BEGIN DATASET RECORDS
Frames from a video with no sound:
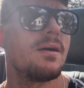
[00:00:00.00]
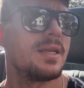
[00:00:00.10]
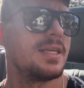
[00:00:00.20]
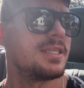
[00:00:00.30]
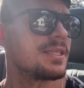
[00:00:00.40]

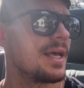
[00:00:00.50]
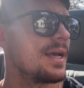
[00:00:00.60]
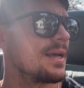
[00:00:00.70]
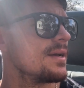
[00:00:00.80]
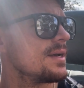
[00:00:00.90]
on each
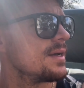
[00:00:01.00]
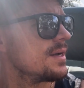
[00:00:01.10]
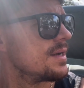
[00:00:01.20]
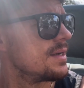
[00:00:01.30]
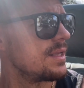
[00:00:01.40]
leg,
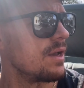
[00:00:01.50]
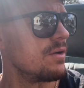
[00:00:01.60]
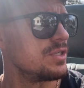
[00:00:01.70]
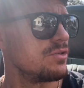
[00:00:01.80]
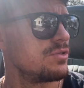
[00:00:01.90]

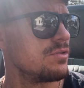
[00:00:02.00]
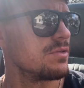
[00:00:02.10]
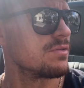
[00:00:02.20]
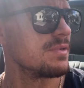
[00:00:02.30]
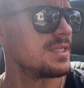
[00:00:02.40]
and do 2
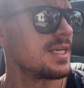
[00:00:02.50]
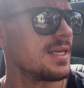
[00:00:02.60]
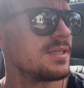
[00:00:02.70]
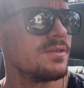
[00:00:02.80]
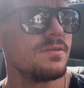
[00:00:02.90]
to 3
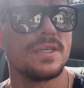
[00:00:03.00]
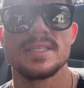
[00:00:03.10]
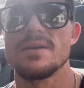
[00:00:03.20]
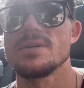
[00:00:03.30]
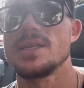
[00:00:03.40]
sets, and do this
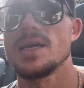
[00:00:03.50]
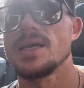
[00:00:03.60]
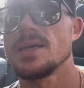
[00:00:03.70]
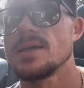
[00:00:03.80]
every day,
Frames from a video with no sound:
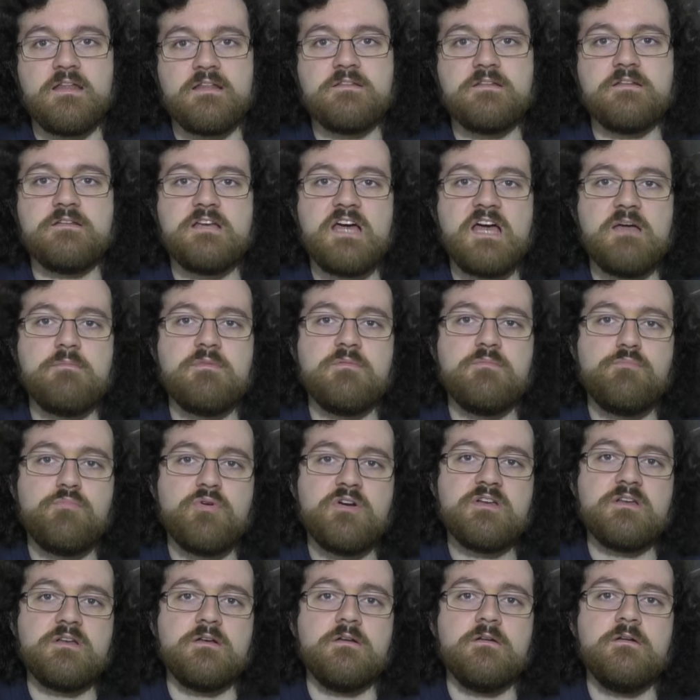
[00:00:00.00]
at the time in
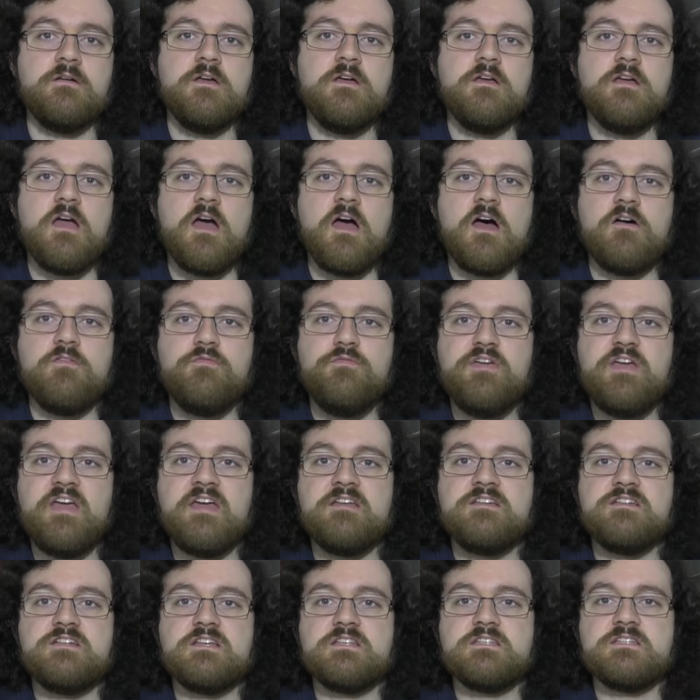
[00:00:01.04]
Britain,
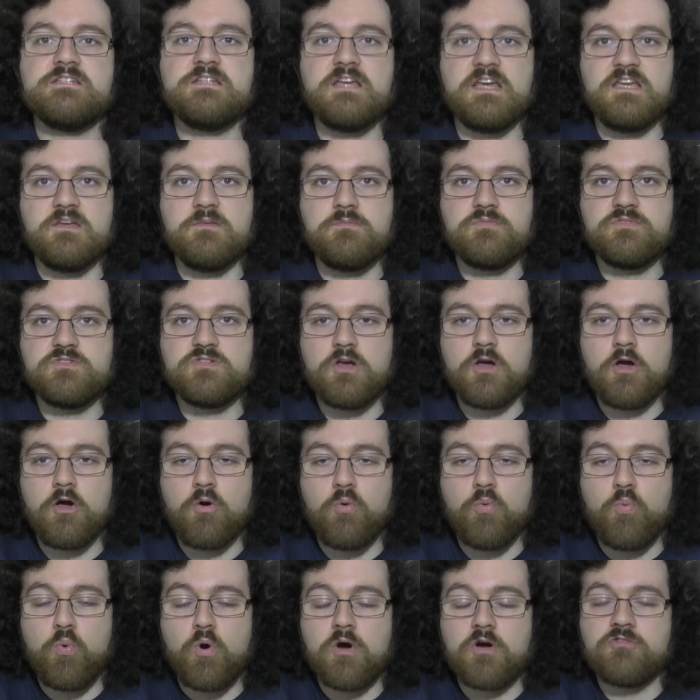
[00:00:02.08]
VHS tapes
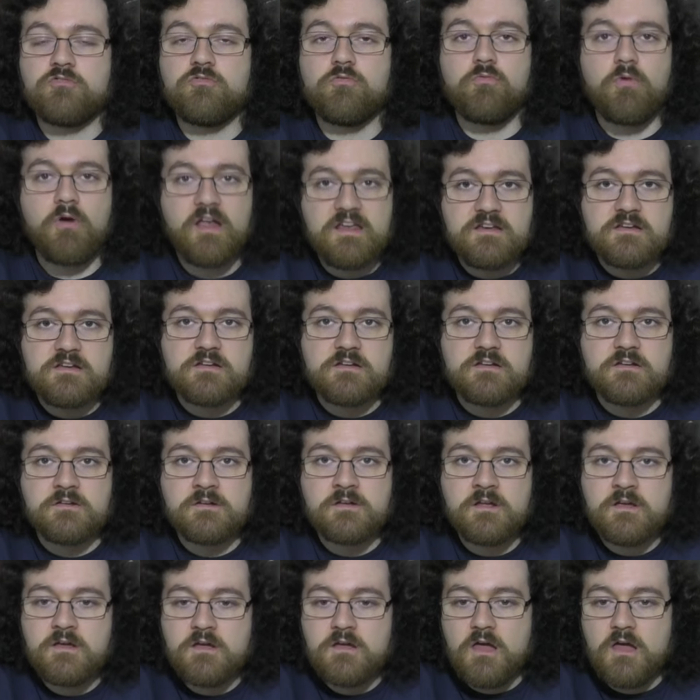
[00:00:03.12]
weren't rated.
END DATASET RECORDS
— REQUIRED ACTION —
Apart from the pictures, which are to be omitted, every record must be transcribed exactly.

— ANSWER TO THIS PROBLEM —
Frames from a video with no sound:
[00:00:00.00]
[00:00:00.10]
[00:00:00.20]
[00:00:00.30]
[00:00:00.40]

[00:00:00.50]
[00:00:00.60]
[00:00:00.70]
[00:00:00.80]
[00:00:00.90]
on each
[00:00:01.00]
[00:00:01.10]
[00:00:01.20]
[00:00:01.30]
[00:00:01.40]
leg,
[00:00:01.50]
[00:00:01.60]
[00:00:01.70]
[00:00:01.80]
[00:00:01.90]

[00:00:02.00]
[00:00:02.10]
[00:00:02.20]
[00:00:02.30]
[00:00:02.40]
and do 2
[00:00:02.50]
[00:00:02.60]
[00:00:02.70]
[00:00:02.80]
[00:00:02.90]
to 3
[00:00:03.00]
[00:00:03.10]
[00:00:03.20]
[00:00:03.30]
[00:00:03.40]
sets, and do this
[00:00:03.50]
[00:00:03.60]
[00:00:03.70]
[00:00:03.80]
every day,
Frames from a video with no sound:
[00:00:00.00]
at the time in
[00:00:01.04]
Britain,
[00:00:02.08]
VHS tapes
[00:00:03.12]
weren't rated.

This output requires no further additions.